The committee notes some of Mumbai's limitations also. That Mumbai will have to face competition from Singapore, and Dubai and Shanghai to some extent, is a matter of some concern. More important are the internal limitations, of which the committee has a long list. "Mumbai's deficiencies include: crumbling housing in dilapidated buildings pervading the city; poor road/rail mass transit as well as the absence of water-borne transport in what is essentially an island-city; absent arterial high-speed roads/urban express ways; poor quality of airports, airlines and air-linked connections domestically and internationally; poor provision of power, water, sewerage, waste disposal, as well as paucity of high-quality residential, commercial, shopping and recreational space that meets global standards of construction, finish and maintenance."
The committee is aware that it is not easy to create and govern a first-class global city in a Third World environment, but notes that what Malaysia has managed to do with Kuala Lumpur shows that it is not impossible.
The crux of the problem, according to the committee, however, is something different, directly related to finance itself. One of the key passages in the report is: "The call for creating an IFC in Mumbai is a metaphor for [and synonymous with] deregulating, liberalising, and globalising all parts of the Indian financial system at a faster rate than is presently the case." And to show that it is in tune with what the policymakers want, the committee goes on to say: "Raising the issue of creating an IFC in Mumbai at this time suggests that the need for more intensive liberalisation of the financial system has been anticipated by the policymakers and regulators and that the IFC is an additional device to accelerate movement in that direction."
Specifically, this thrust for further deregulation, liberalisation and globalisation of the financial system includes full convertibility of the rupee by the end of 2008, establishing full independence of the banking system and removing governmental control over the Reserve Bank of India, the immediate creation of a currency spot market with trading in futures, the unification of all financial trading under SEBI (Securities and Exchange Board of India) regulation, replacing rule-based regulation by principle-based regulation and greater freedom for foreign financial firms and for foreign and domestic corporates generally..

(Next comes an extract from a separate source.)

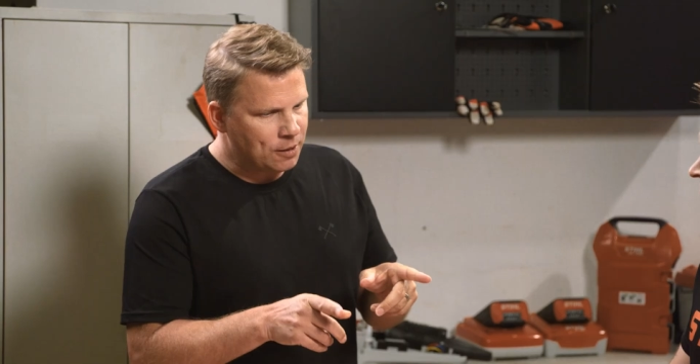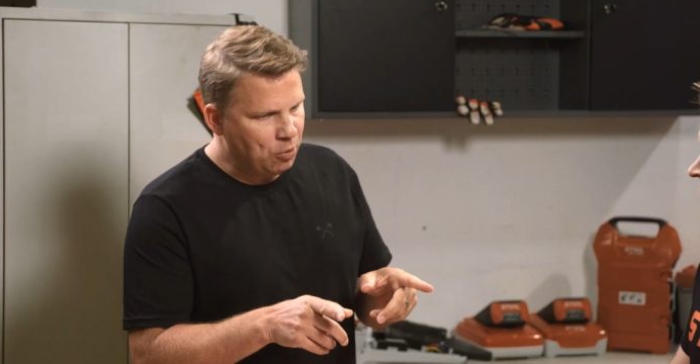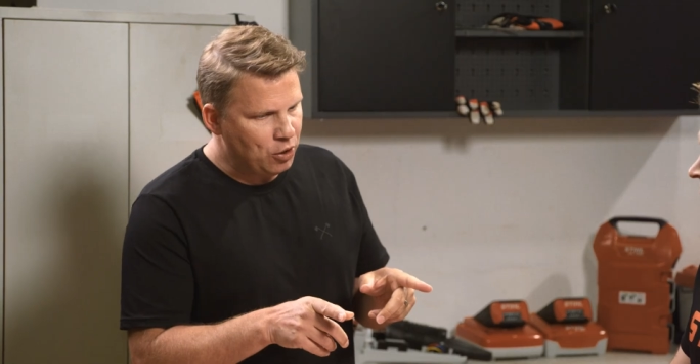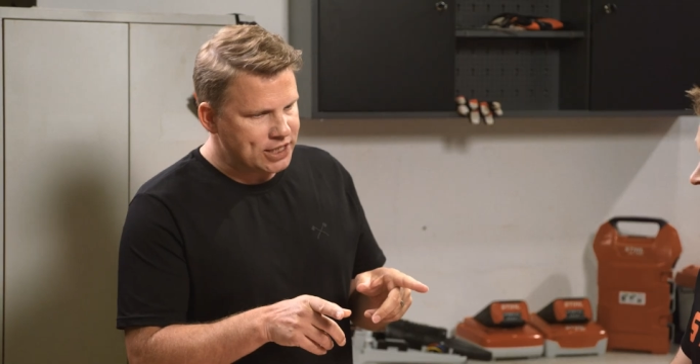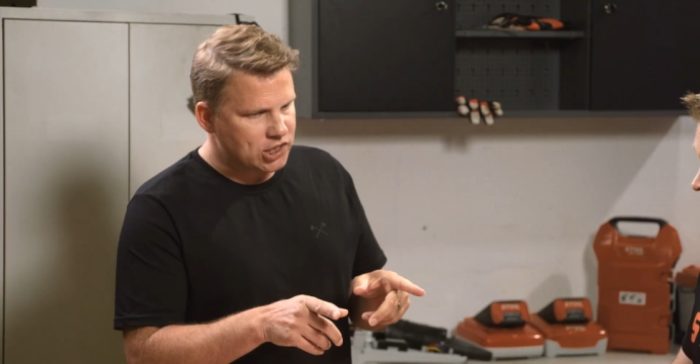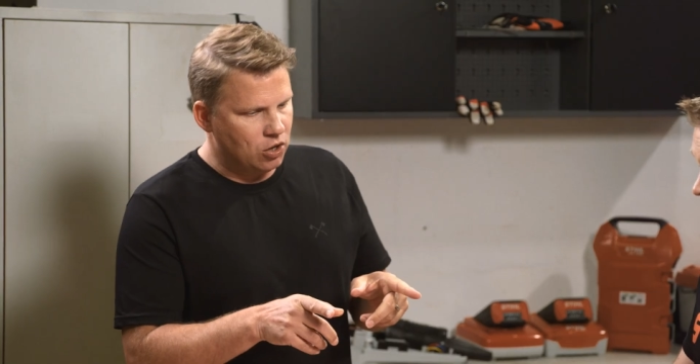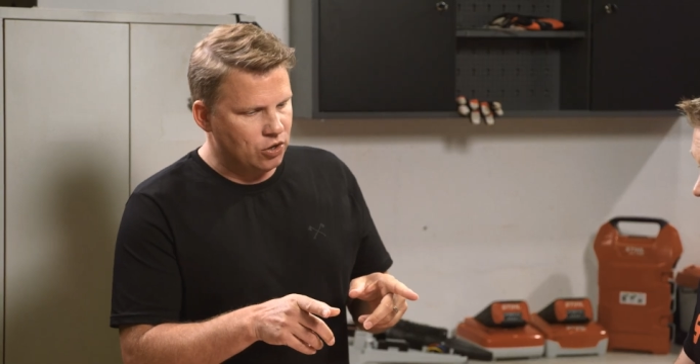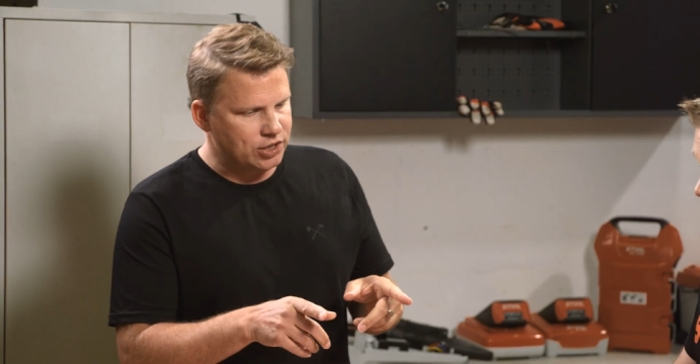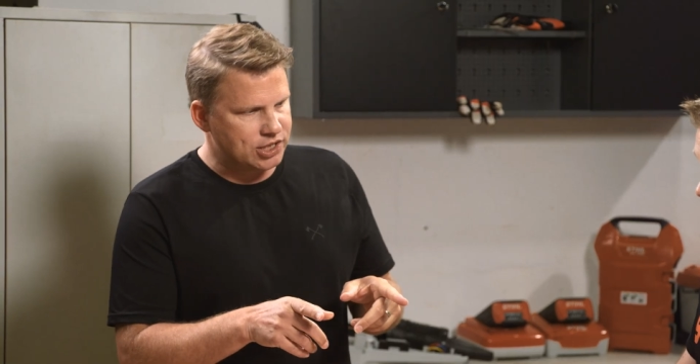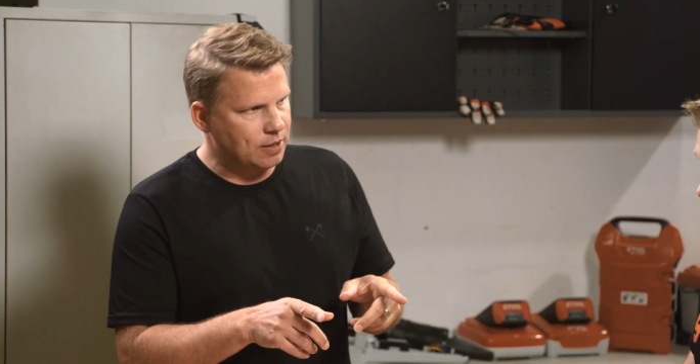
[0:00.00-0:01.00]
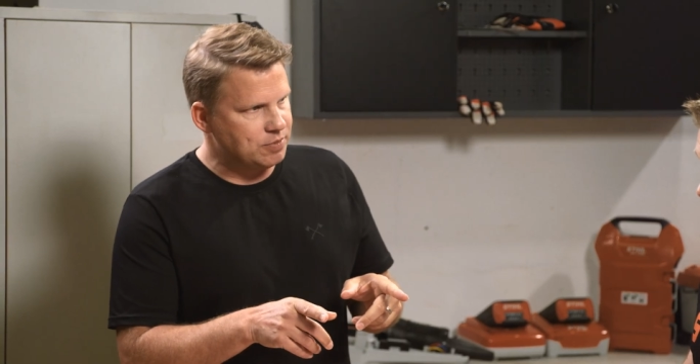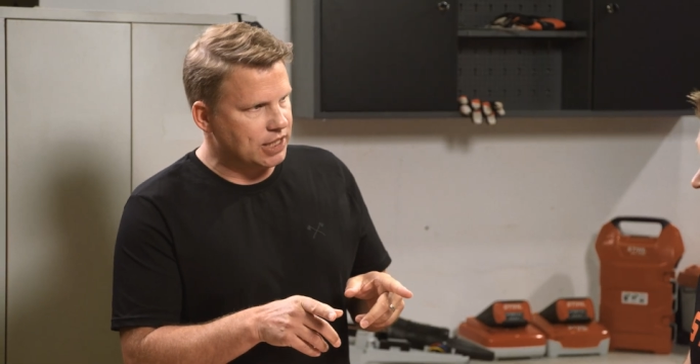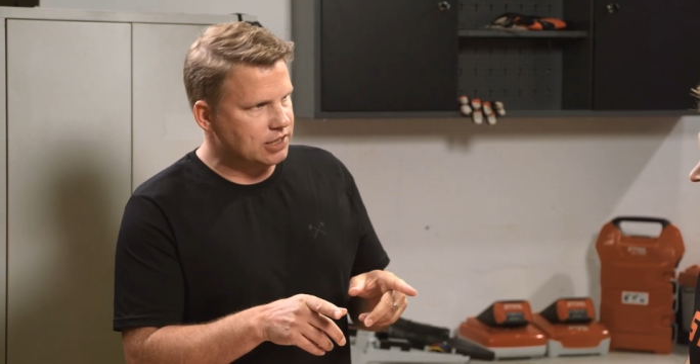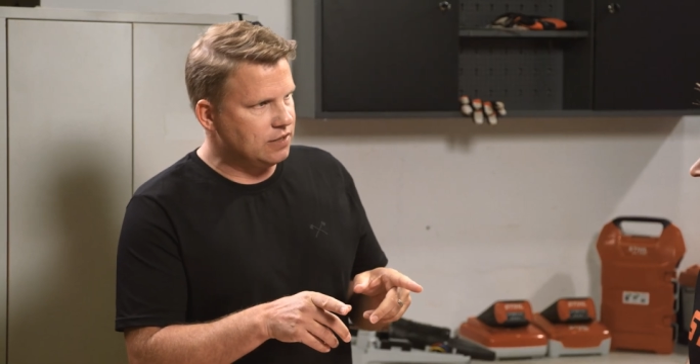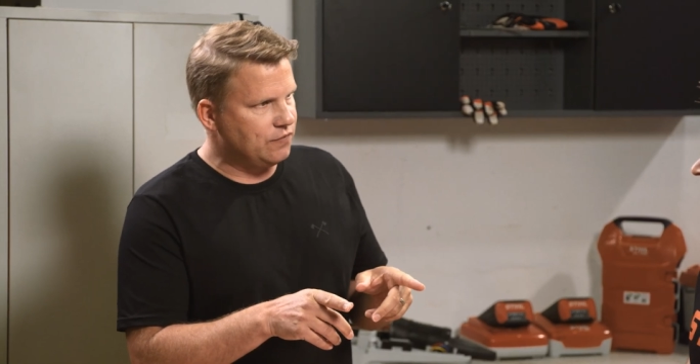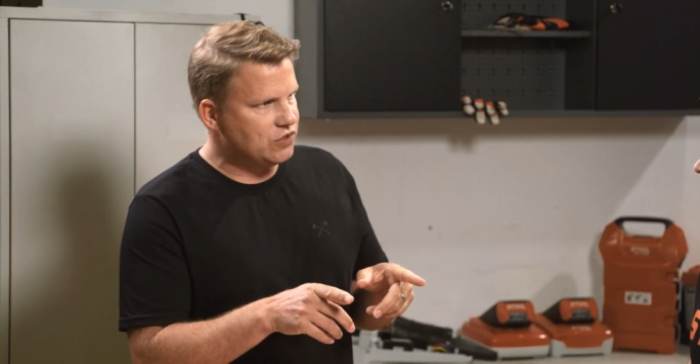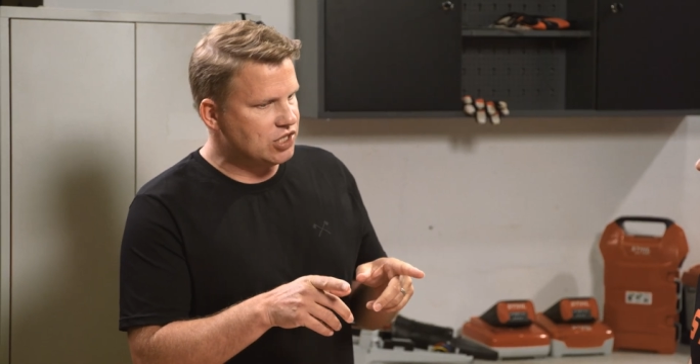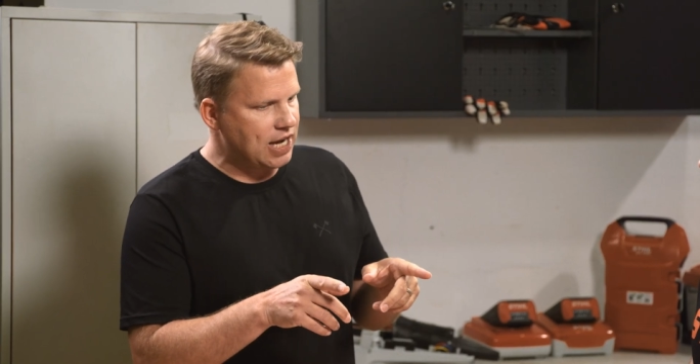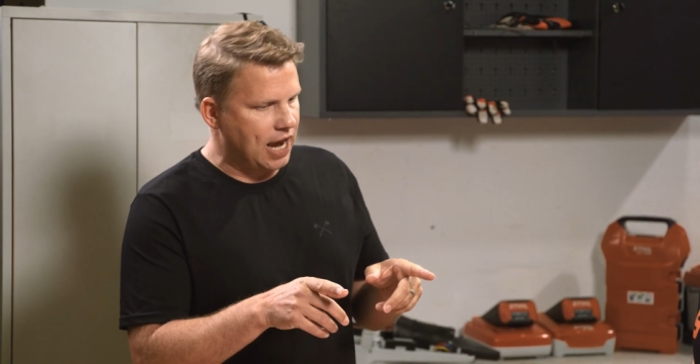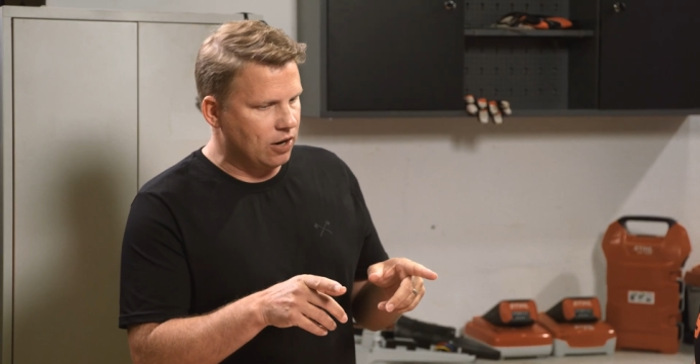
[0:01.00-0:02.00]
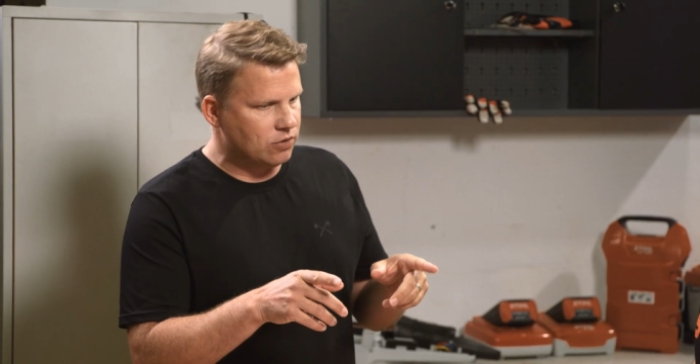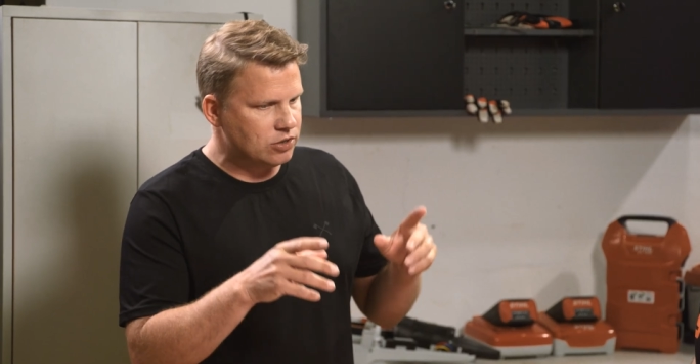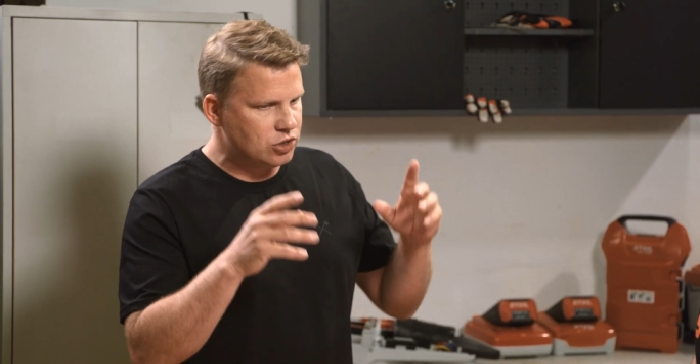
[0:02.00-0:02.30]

point on the subject of sound.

Nor are the changes confined to the financial sector. Fiscal and budgetary policies of the Central and State governments also will have to be brought in line with the requirements of global finance. The committee does not go into the details of what that would involve. But it does not call for much effort to see that via fiscal adjustments that are claimed to be necessary, reforms in the financial sector will impact the real economy and the lives of ordinary citizens in many ways. For instance, in order to reduce budgetary deficits, it will be argued that public expenditure will have to be curbed, with subsidies becoming the first target. It will be pointed out, too, that at this stage it will not be prudent to take up even some of the essential welfare measures. In other words, without expressing it openly it will be communicated that economic reasoning indicates that serving global finance is more in keeping with the times than serving the people of this country. Hence the way in which arguments in the report are further developed and the recommendations are attempted to be implemented call for careful and diligent scrutiny.